MCP, Model Context Protocol, is a way to connect an AI agent to external tools and data sources with clearer boundaries. A system proxy is the organization's route for network traffic, for example PAC/WPAD or a managed proxy. Both sound dry. They decide whether Codex works in a real Nordic office, school, or developer environment.
Source: GitHub release 0.143.0, PR #30297 remote plugins default, PR #31335 Responses API via system proxy, PR #29486 MCP tool search
Why it matters for Nordic teams
This is an integration release. If Codex is going to be more than a lonely terminal tab, the team needs simple answers: which plugins exist, where they come from, which version is running, how traffic leaves the machine, and who approves tool calls?
Remote plugins being on by default makes Codex more useful, but also more dependent on a working plugin routine. OpenAI's plugin documentation says the directory can be opened in the app or with /plugins in Codex CLI, that marketplace tabs switch sources, and that existing approval settings still apply after installation.
The system proxy part is just as practical. PR #31335 explicitly says the migration covers the two HTTP endpoints for /responses and /responses/compact; WebSockets, model discovery, memories, realtime, and file uploads are outside this change. That boundary belongs in your own runbook so nobody assumes all Codex traffic automatically follows the same path.
Source: OpenAI Codex plugins documentation, PR #29913 remote-control pair, PR #31335 Responses API via system proxy
Short example: use the new Codex feature
Human step first: check 0.143.0 in a test workspace and decide which plugins, MCP servers, and remote connections are in scope. Do not let the agent install packages, pair devices, or change configuration in the prompt below.

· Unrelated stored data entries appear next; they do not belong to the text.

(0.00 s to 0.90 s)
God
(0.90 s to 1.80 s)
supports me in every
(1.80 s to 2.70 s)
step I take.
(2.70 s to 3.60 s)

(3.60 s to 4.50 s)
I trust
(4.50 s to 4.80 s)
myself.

Inspect this Codex workspace for a 0.143.0 rollout. Do not edit files, install packages, pair devices, or change configuration. Return one short readiness receipt with: visible Codex version/channel, plugin sources and versions if visible, MCP servers and approval boundaries, proxy assumptions for Responses traffic, remote-control pairing runbook status, and one human decision before team rollout.
Good output should:
- separate stable
0.143.0from alpha0.144.0-alpha.4; - show which plugin and MCP assumptions were actually visible;
- mention the proxy boundary without claiming all traffic is covered;
- end with a human decision, for example whether plugins should be enabled for more repo owners.
What should you test now?
I would start with one workspace where Codex is already in use. Check the version, plugin list, MCP servers, proxy constraints, and remote pairing. Save the result as a short run receipt. If something is missing, fix the routine before you give Codex more repos, more plugins, or more network access.

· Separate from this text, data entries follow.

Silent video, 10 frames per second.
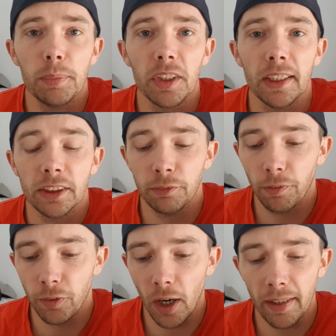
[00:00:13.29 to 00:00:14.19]
selection for
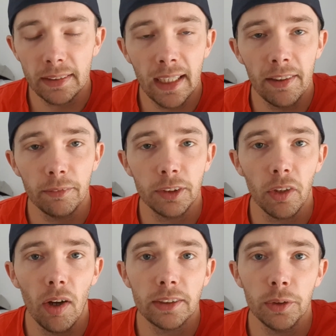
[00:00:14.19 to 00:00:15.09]
Friday the 10th of
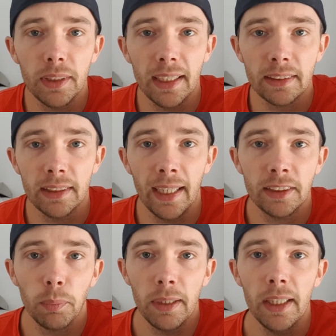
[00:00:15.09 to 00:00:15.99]
July
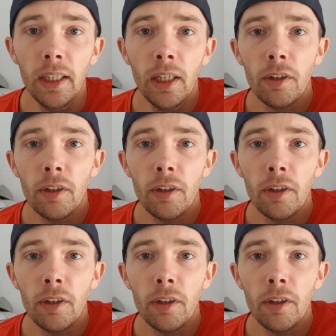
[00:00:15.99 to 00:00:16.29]
2020.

That is where Tool Forge fits: not as a brake, but as the way to make Codex genuinely useful. Set scoped tokens, environment variables or a secret manager, clear approval gates, redaction for sensitive output, and a run log someone on the team actually reviews.
FAQ
Is OpenAI Codex 0.143.0 a stable release?
Yes. GitHub marks rust-v0.143.0 as a regular release, and the npm registry shows @openai/codex with latest: 0.143.0. The alpha track has separately moved to 0.144.0-alpha.4.
What is the main practical change in Codex 0.143.0?
For teams, the package matters more than one feature: remote plugins are on by default, MCP tools use tool search when supported, system proxy routing covers more Responses traffic, and remote-control pair gives daemon users a clearer pairing path.
Does the system proxy change cover all Codex traffic?
No. PR #31335 says the change covers /responses and /responses/compact. WebSockets, model discovery, memories, realtime, and file uploads are outside that migration.